Barry also points out a connection with the birthday “paradox.” Here on Earth, any gathering of 23 or more people has a better-than-even chance of including at least two people with the same birthday. On Mars, where the year has 687 days, you need to assemble 32 people to have a fifty-fifty chance of such a coincidence. On Saturn, where people can have any of 1,055 birthdays, the minimum size of the group is 39. (I would add that on Pluto, with a year of 14,158 Plutonian days, the minimum likely size for a double-birthday party is 141 people. However, there can’t be that many people on Pluto, since it’s only a dwarf planet.) Anyway, the point of all this is that the number of people needed for a birthday coincidence grows in proportion to the square root of the number of possible birthdays. The calculation is similar when it comes to the number of elements in a set drawn at random from {0, 1, 2, …, m}, except that the probability we’re interested in is not that of finding two identical elements but rather that of having two pairs of elements with the same sum or difference.
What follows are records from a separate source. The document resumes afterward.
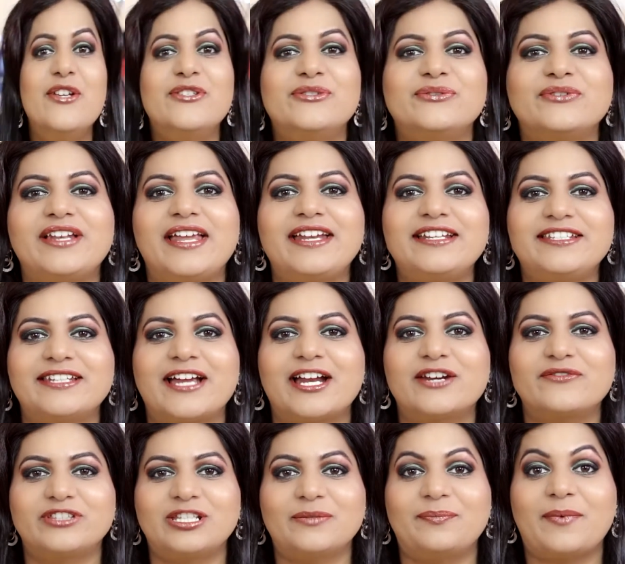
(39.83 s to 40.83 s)
So let's
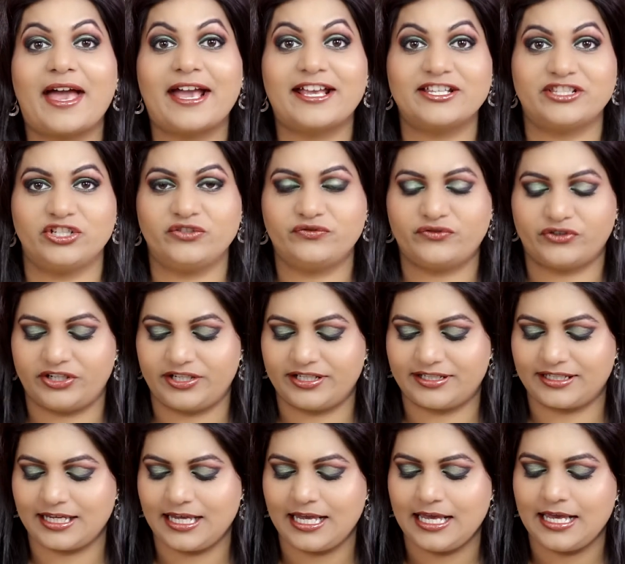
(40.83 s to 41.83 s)
start with the packaging
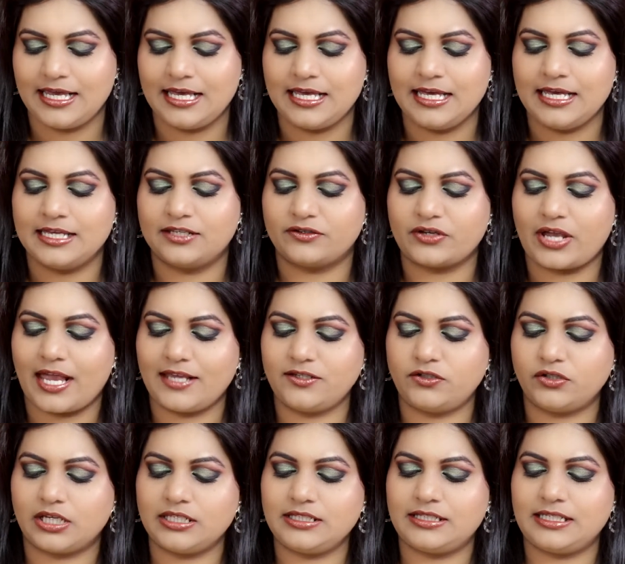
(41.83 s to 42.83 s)
first. So as
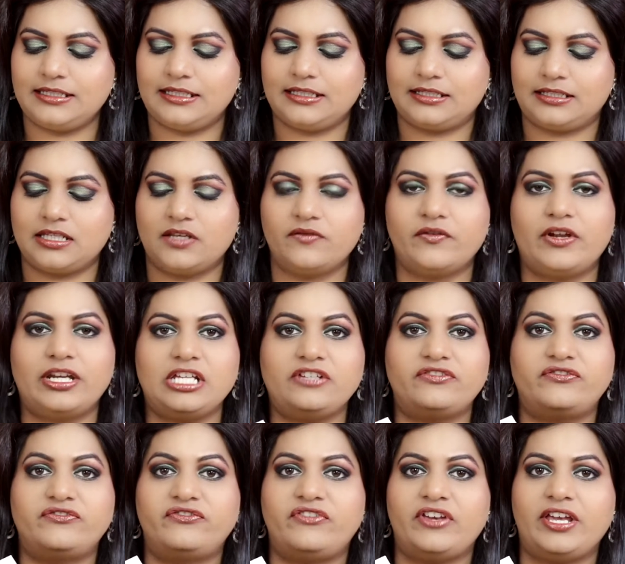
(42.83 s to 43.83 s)
you can see, this is a very
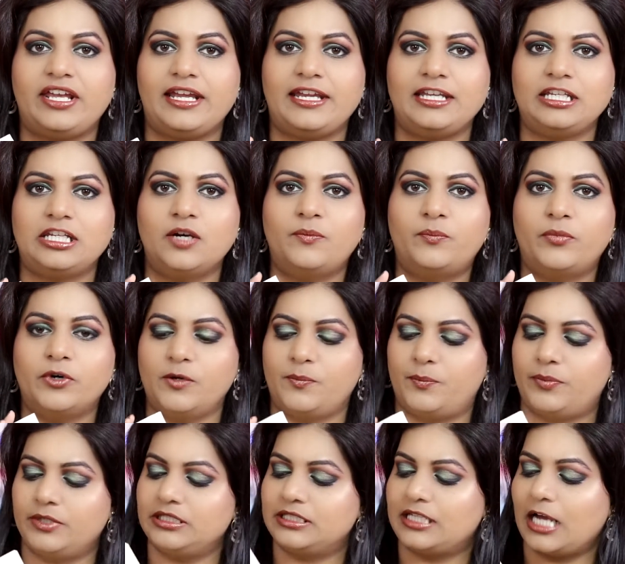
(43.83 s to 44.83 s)
faint
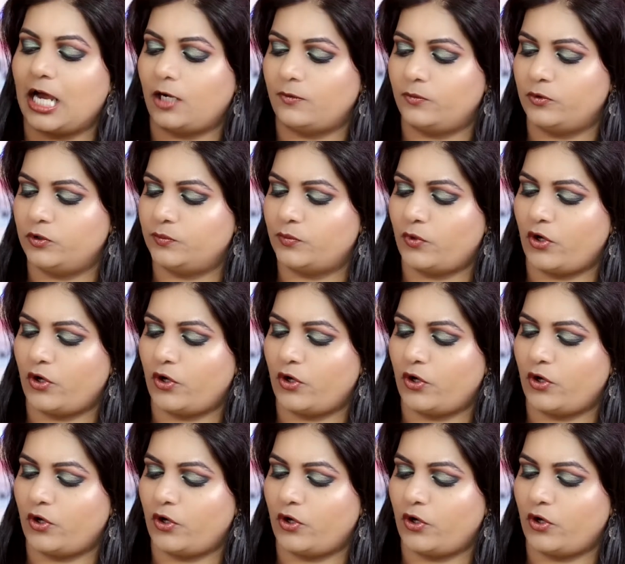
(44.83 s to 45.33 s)
purple cardboard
Barry’s version of the problem has a satisfying symmetry. For both sums and differences, we’re looking at the upper triangle of a matrix, excluding the diagonal and everything below it. If there are no duplicates, or coincidences, then the sum set and the difference set are necessarily of the same size.
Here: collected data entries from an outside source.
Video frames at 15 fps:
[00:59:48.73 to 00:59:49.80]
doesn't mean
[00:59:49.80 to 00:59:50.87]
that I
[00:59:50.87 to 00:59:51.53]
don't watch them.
Inspired by Barry’s example, I have idled away a few of my own declining hours, and gone off on a bit of a tangent.
In an arbitrary finite set of non-negative integers, suppose there are n elements, and the largest element is m. If m is much larger than n, coincidences are unlikely among both the sums and the differences; in the limiting case, they have probability zero. If m = n–1, then the set must be the arithmetic progression {0, 1, 2, …, m}, and the number of coincidences is maximized. Barry’s algorithm for adding randomly chosen numbers to a set, one at a time, can be viewed as a way of exploring the transition between these two extremes. We can ask, at each stage of the process: What is the probability that a randomly chosen number, distinct from all the existing elements of the set, can be adjoined to the set without generating a coincidence?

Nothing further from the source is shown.